### TRY IT
Return only the lines of the data below from the line with "[00:04:09.83]" up to and including the line with "[00:04:12.63]", exactly as written, with the pictures omitted.

[SOURCE DATA]

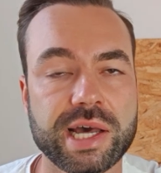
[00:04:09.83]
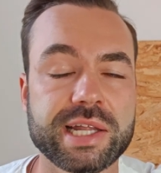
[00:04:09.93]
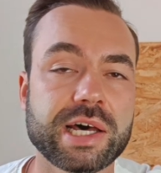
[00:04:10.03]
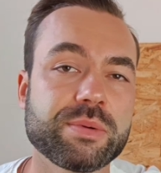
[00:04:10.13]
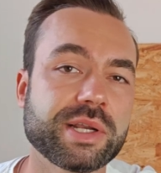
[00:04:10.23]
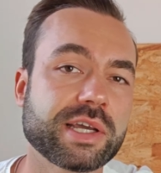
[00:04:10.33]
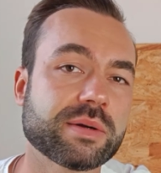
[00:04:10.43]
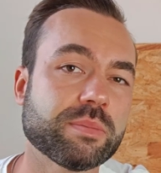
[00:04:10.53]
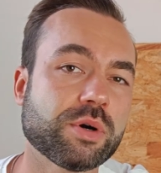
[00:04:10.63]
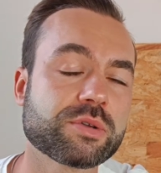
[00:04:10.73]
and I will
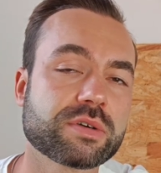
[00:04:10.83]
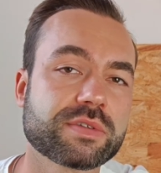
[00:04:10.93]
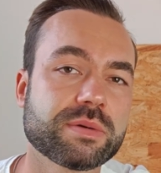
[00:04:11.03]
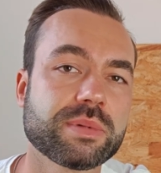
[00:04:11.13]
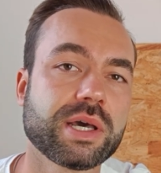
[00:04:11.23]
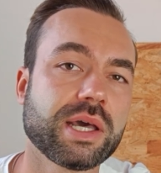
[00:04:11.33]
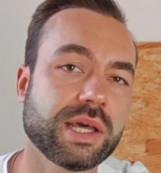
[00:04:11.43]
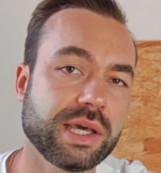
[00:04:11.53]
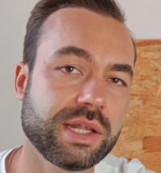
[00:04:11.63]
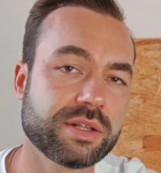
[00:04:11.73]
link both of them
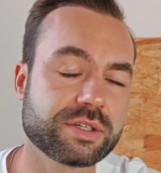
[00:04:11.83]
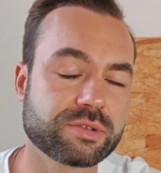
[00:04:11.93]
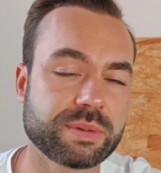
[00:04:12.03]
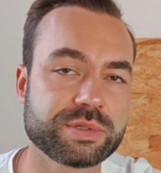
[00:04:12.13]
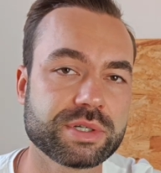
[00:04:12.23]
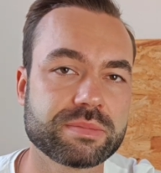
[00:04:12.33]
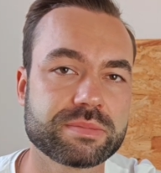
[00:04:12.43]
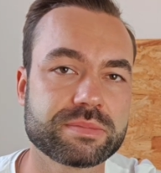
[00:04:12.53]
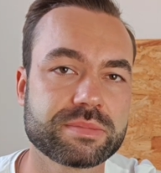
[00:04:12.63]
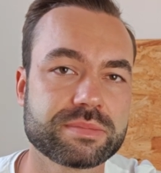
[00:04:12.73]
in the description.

[/SOURCE DATA]
[SOURCE DATA]

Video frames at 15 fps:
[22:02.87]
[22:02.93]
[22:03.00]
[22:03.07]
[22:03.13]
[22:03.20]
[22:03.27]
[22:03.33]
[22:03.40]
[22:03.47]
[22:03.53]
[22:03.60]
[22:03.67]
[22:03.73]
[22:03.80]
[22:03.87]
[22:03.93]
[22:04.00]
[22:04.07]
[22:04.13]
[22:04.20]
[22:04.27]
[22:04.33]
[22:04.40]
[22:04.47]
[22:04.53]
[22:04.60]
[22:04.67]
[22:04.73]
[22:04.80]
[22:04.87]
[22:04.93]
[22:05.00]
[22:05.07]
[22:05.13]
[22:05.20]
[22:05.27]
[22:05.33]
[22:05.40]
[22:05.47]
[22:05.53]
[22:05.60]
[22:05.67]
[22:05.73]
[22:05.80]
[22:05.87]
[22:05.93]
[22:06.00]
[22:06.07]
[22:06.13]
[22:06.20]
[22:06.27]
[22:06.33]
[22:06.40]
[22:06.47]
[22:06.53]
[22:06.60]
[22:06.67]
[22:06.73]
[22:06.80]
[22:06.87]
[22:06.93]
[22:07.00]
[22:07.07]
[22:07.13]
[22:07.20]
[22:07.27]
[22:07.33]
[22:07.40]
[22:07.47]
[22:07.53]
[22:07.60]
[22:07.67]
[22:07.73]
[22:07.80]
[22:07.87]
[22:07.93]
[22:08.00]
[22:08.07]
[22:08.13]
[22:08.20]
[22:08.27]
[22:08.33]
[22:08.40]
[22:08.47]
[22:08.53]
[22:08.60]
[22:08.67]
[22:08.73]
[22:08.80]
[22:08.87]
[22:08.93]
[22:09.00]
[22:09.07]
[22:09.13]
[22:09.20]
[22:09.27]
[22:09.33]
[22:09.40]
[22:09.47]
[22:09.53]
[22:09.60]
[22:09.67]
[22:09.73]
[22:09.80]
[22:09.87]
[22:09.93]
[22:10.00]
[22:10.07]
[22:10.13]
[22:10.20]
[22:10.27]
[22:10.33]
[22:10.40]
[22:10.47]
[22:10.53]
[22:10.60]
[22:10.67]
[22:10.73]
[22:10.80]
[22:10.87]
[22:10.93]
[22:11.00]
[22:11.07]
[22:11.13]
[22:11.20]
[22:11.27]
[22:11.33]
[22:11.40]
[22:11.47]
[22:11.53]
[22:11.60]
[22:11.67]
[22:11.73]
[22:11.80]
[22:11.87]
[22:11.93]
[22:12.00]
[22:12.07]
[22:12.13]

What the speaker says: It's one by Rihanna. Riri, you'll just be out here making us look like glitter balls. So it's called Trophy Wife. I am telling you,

[/SOURCE DATA]

### WORKED SOLUTION
[00:04:09.83]
[00:04:09.93]
[00:04:10.03]
[00:04:10.13]
[00:04:10.23]
[00:04:10.33]
[00:04:10.43]
[00:04:10.53]
[00:04:10.63]
[00:04:10.73]
and I will
[00:04:10.83]
[00:04:10.93]
[00:04:11.03]
[00:04:11.13]
[00:04:11.23]
[00:04:11.33]
[00:04:11.43]
[00:04:11.53]
[00:04:11.63]
[00:04:11.73]
link both of them
[00:04:11.83]
[00:04:11.93]
[00:04:12.03]
[00:04:12.13]
[00:04:12.23]
[00:04:12.33]
[00:04:12.43]
[00:04:12.53]
[00:04:12.63]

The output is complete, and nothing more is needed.